Breast milk jaundice occurs in about 10% of breast fed babies, and it's caused by a special substance that some mothers produce in their milk. The substance causes your baby's intestine to absorb more bilirubin back into his or her body than normal, and this type of jaundice starts at about 4 to 7 days old, and may last up to 3 to 10 weeks. This type of jaundice is not harmful either.

The kind of jaundice that we really do worry about is the kind where the blood types don't match. So this is where the mom is O blood type, and the baby is blood type other than the O blood type, or if the mother has the Rh negative factor. The blood types have a letter and either a plus or a minus, positive or negative. So if the baby's mom is negative and the baby is positive, what this means is that the blood types are going to sort of react with each other. If the mother has the Rh negative blood, her OB will know that, and the mom will usually get a shot called RhoGAM during her pregnancy and also within the first three days after delivery, and this prevents her from forming antibodies that might endanger other babies she has in the future.

But what about the baby that she currently has? This is where we find out the baby's blood type, find out if it's the same or different from the mom's, and if it's different we take that into close consideration with when we need to check the levels of bilirubin in the babies. They're always checked before the baby goes home from the newborn nursery, and then one of the things we check about at the visit when we see them a few days after nursery discharge is: Do they have jaundice? If they have jaundice, we can do the test for it, and if the bilirubin is high enough, then we can start the phototherapy.

The phototherapy is usually what people refer to as the bili-blankets or the tanning beds, because they look like that. It's basically blue light that helps break down bilirubin in the skin. Quite often we're able to get phototherapy to the home so the babies do not need to be hospitalized again.

How high a bilirubin level the baby can tolerate depends on how many hours old they are. So the older the baby is, the higher they can tolerate a bilirubin by themselves before we need to start the phototherapy.

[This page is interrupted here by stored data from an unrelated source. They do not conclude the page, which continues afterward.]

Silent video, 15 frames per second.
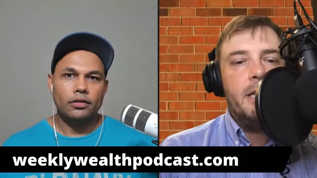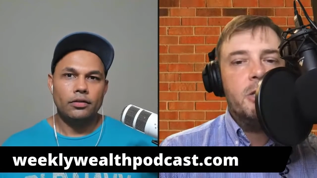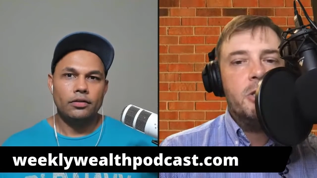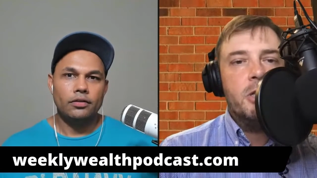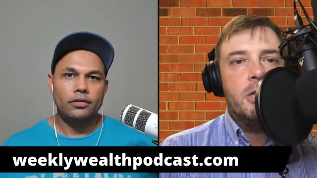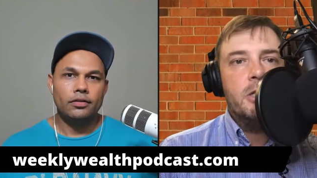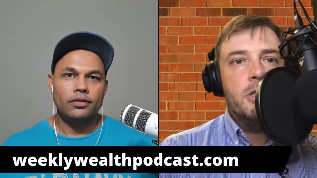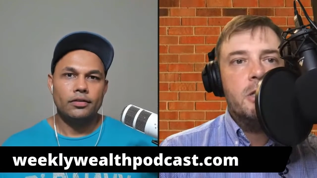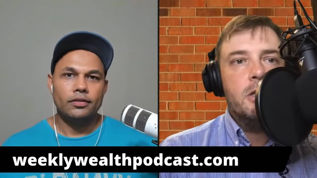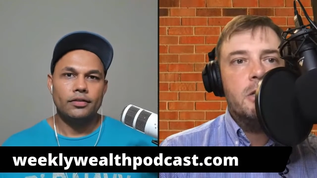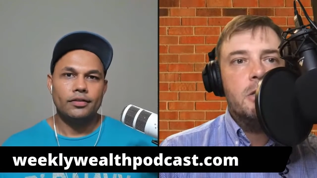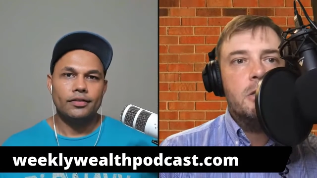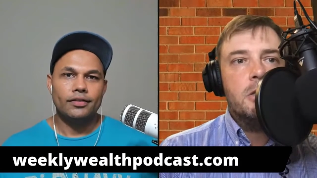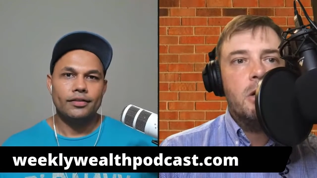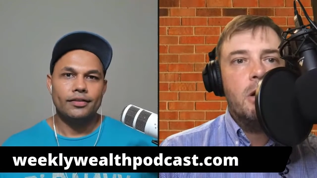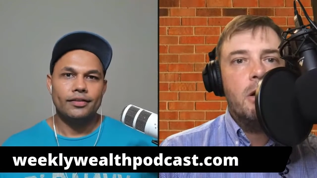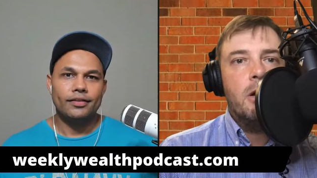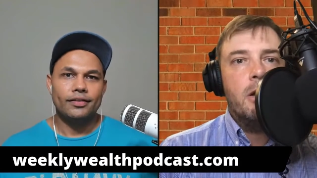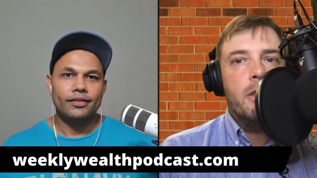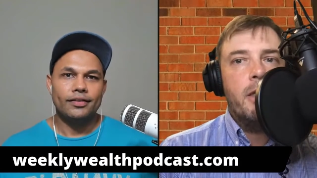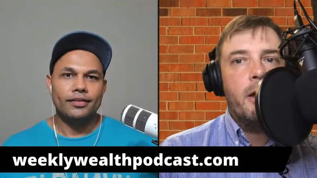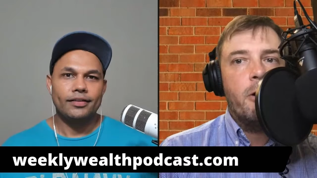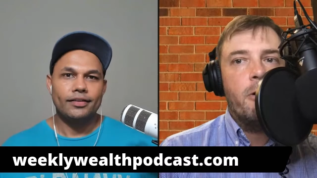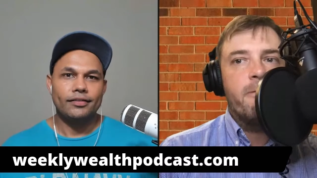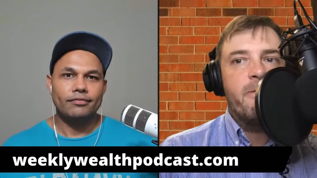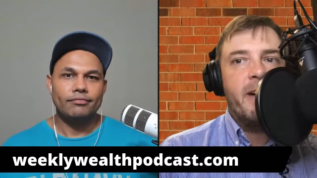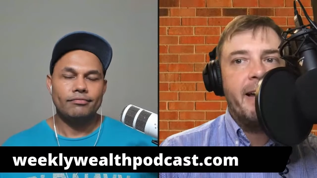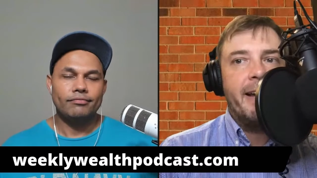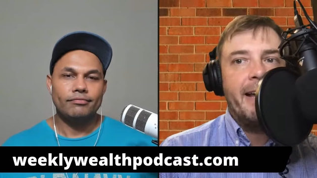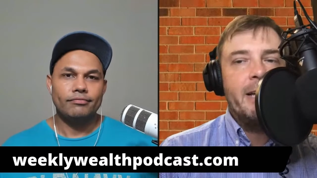Speaker 1: decisions that are
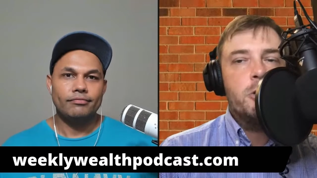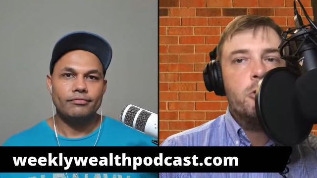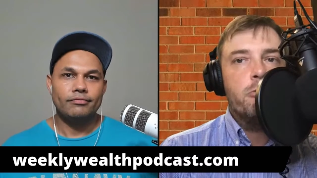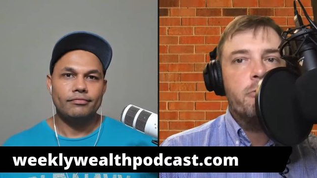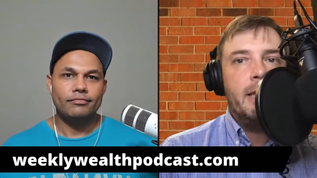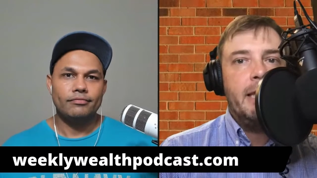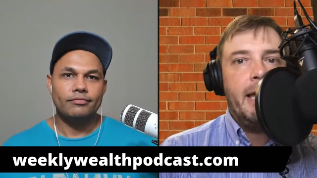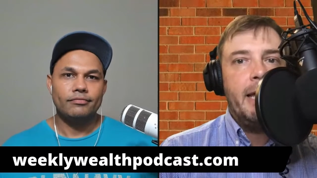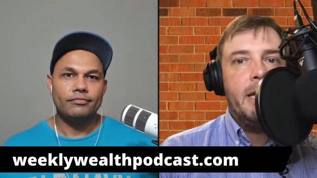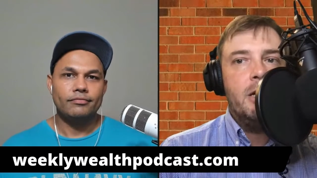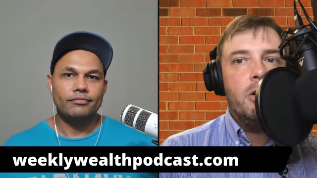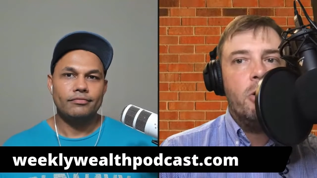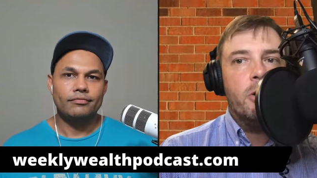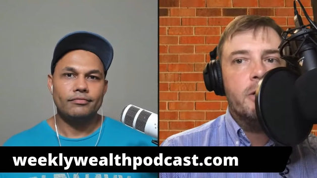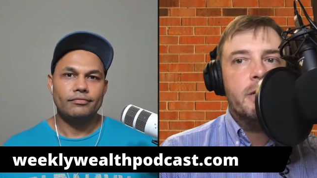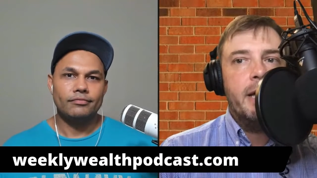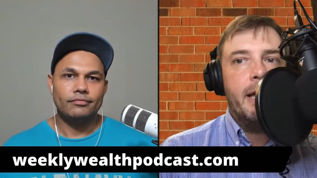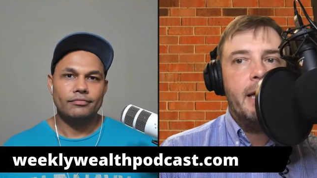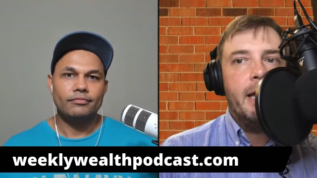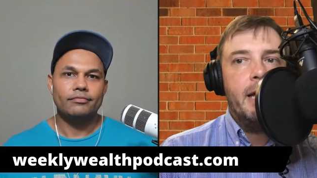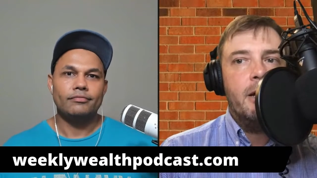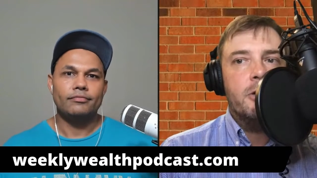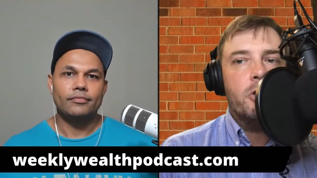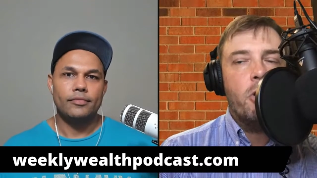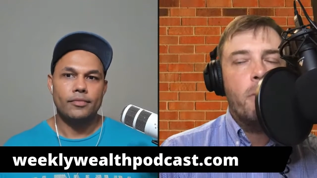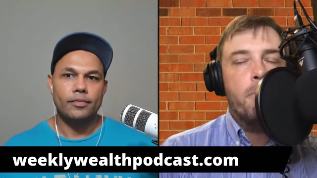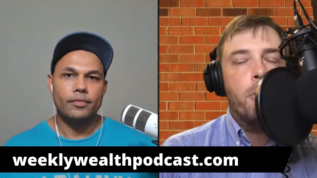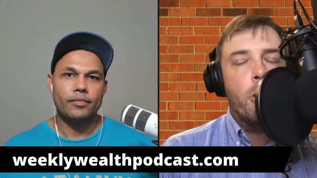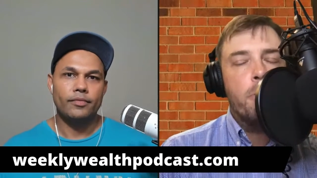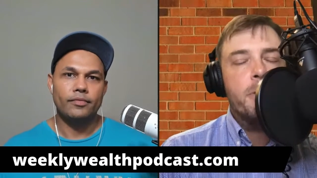financial related are taking us, are
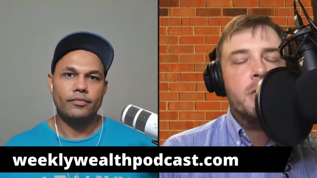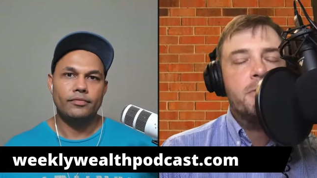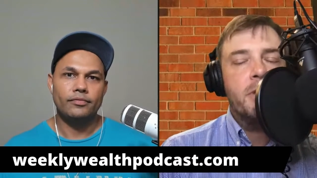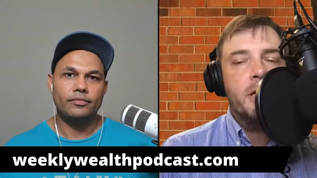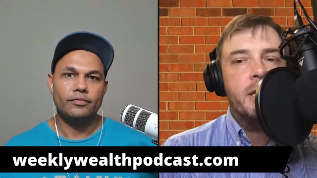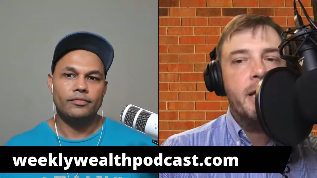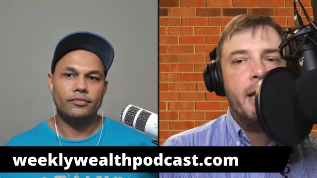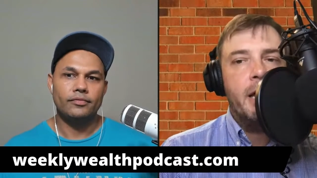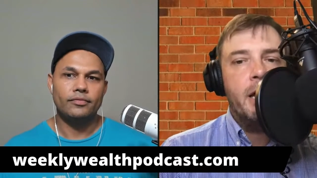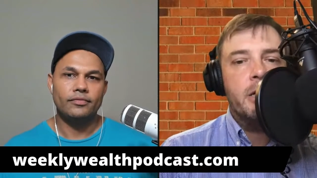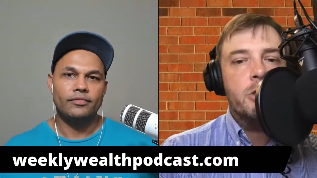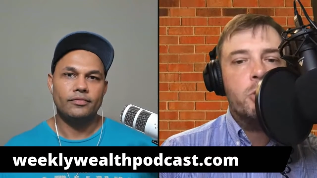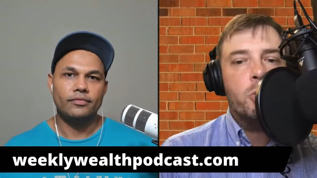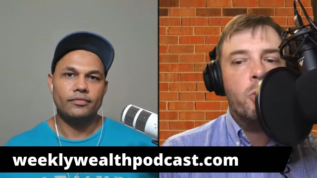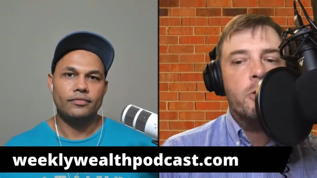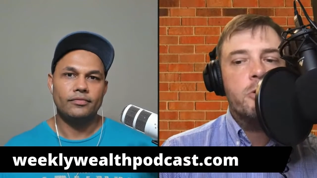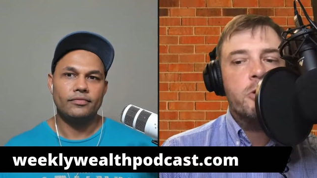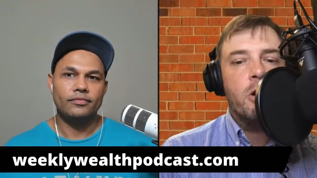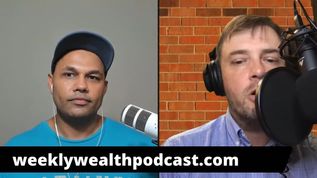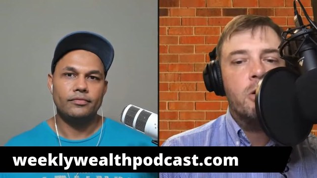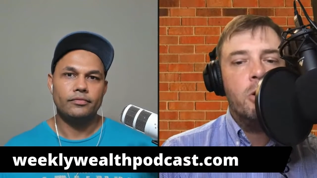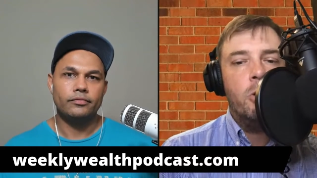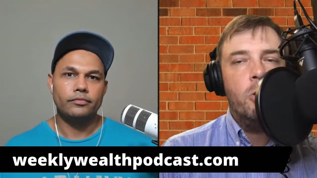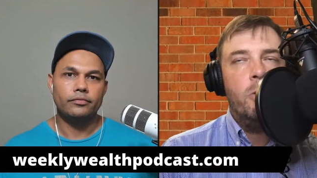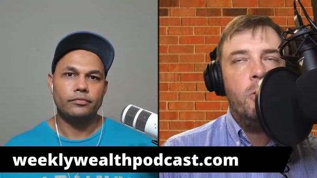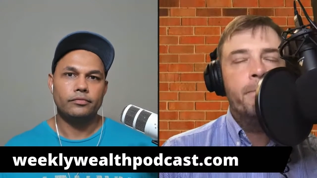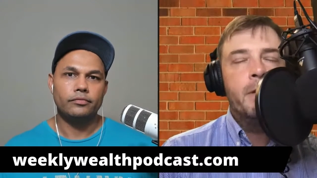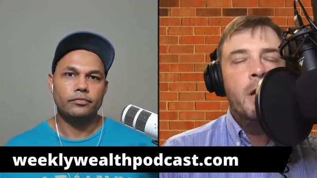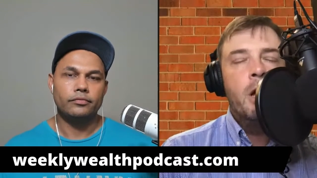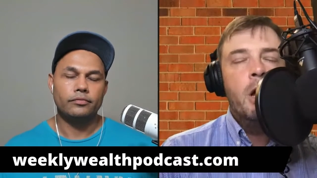purposefully taking us towards our
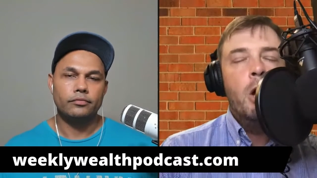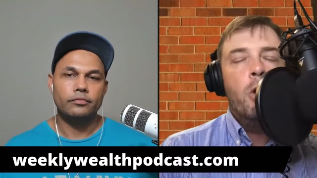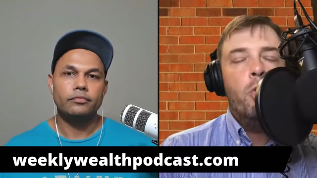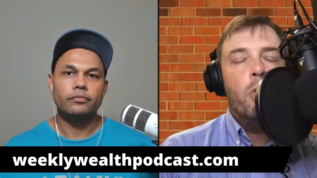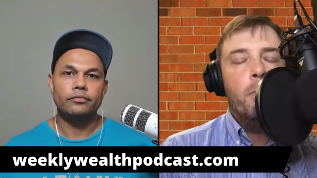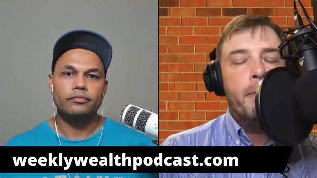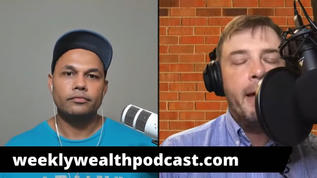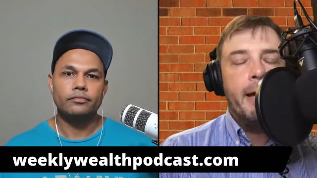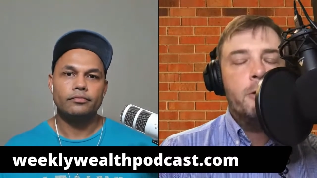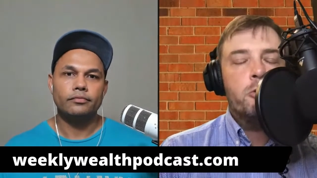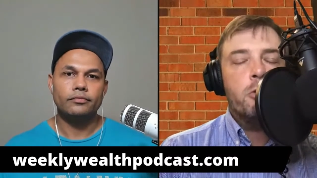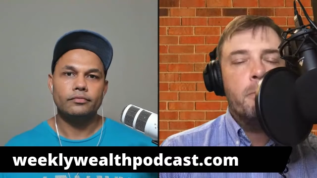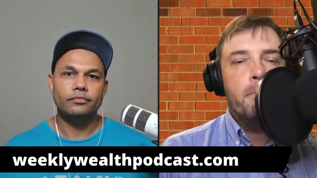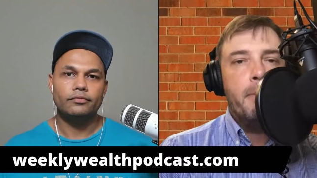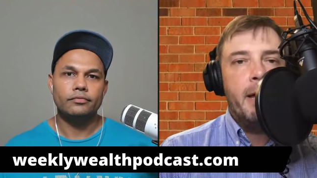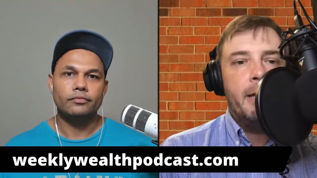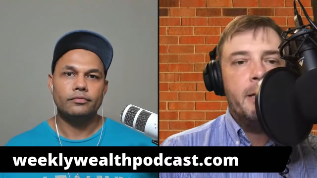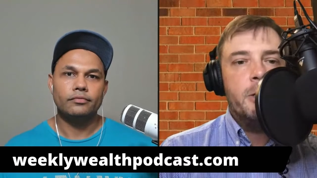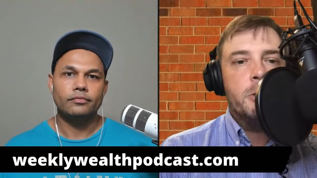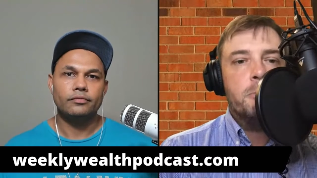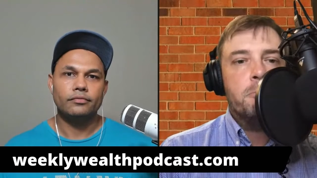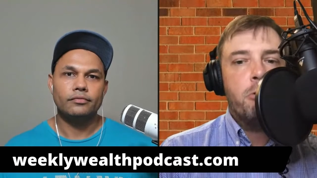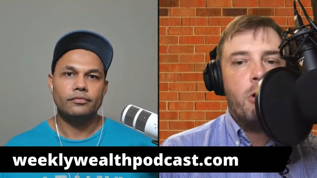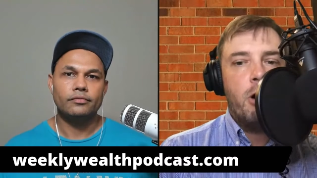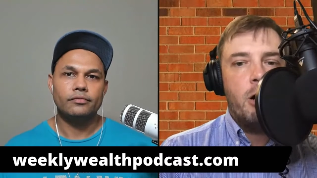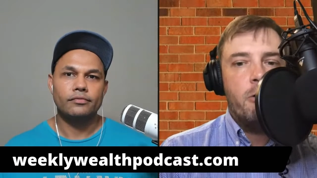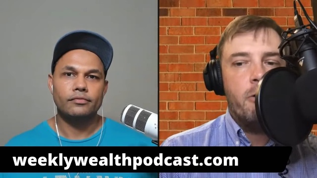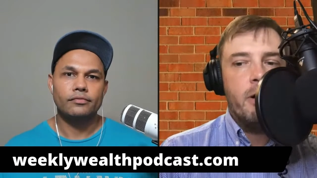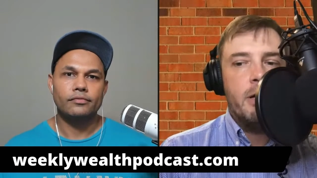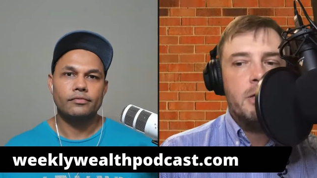goal, we'll make tremendous
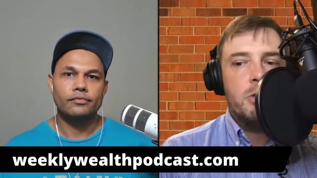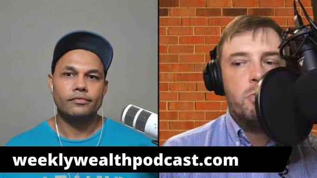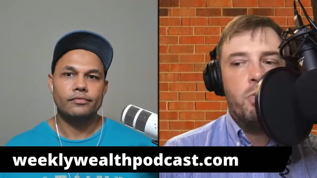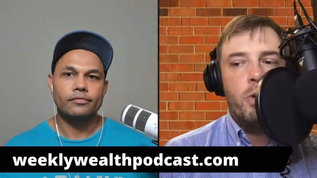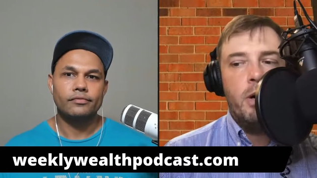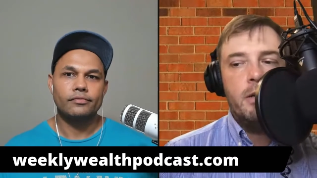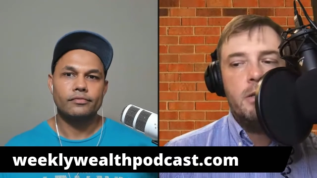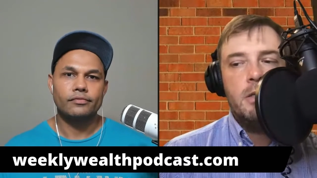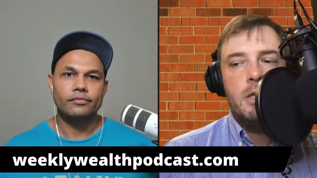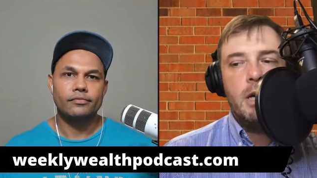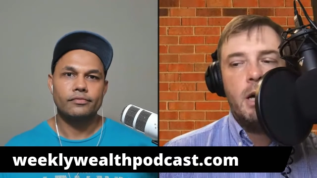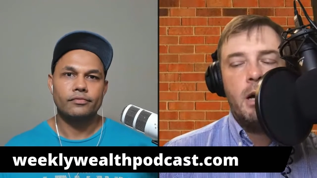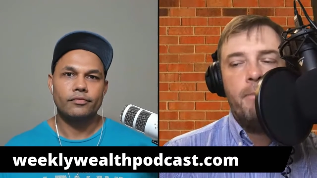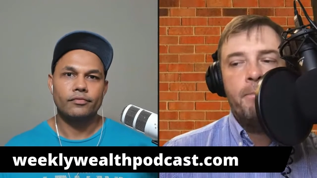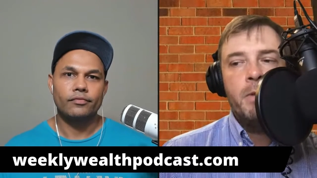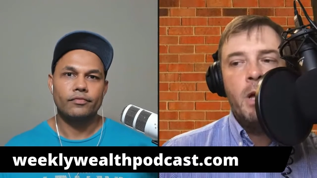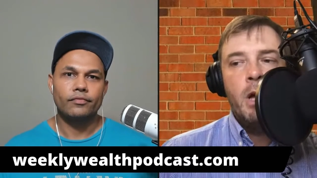progress. What uh,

If your child was a premature baby or they had a lot of bruising on the scalp, they may also have a lot of bilirubin build up, and that's another risk factor for when we would consider starting phototherapy at home.

So how can you help your baby not have jaundice issues? You want to feed your baby frequently. Make sure your baby is making several wet diapers a day, and you want to make sure that they are starting to have bowel movements, transitioning from that sticky, tarry meconium to the loose yellow seedy types of stools that they will have once all of that is out of their system.

The more the baby eats, the more the baby poops, the less yellow they'll be.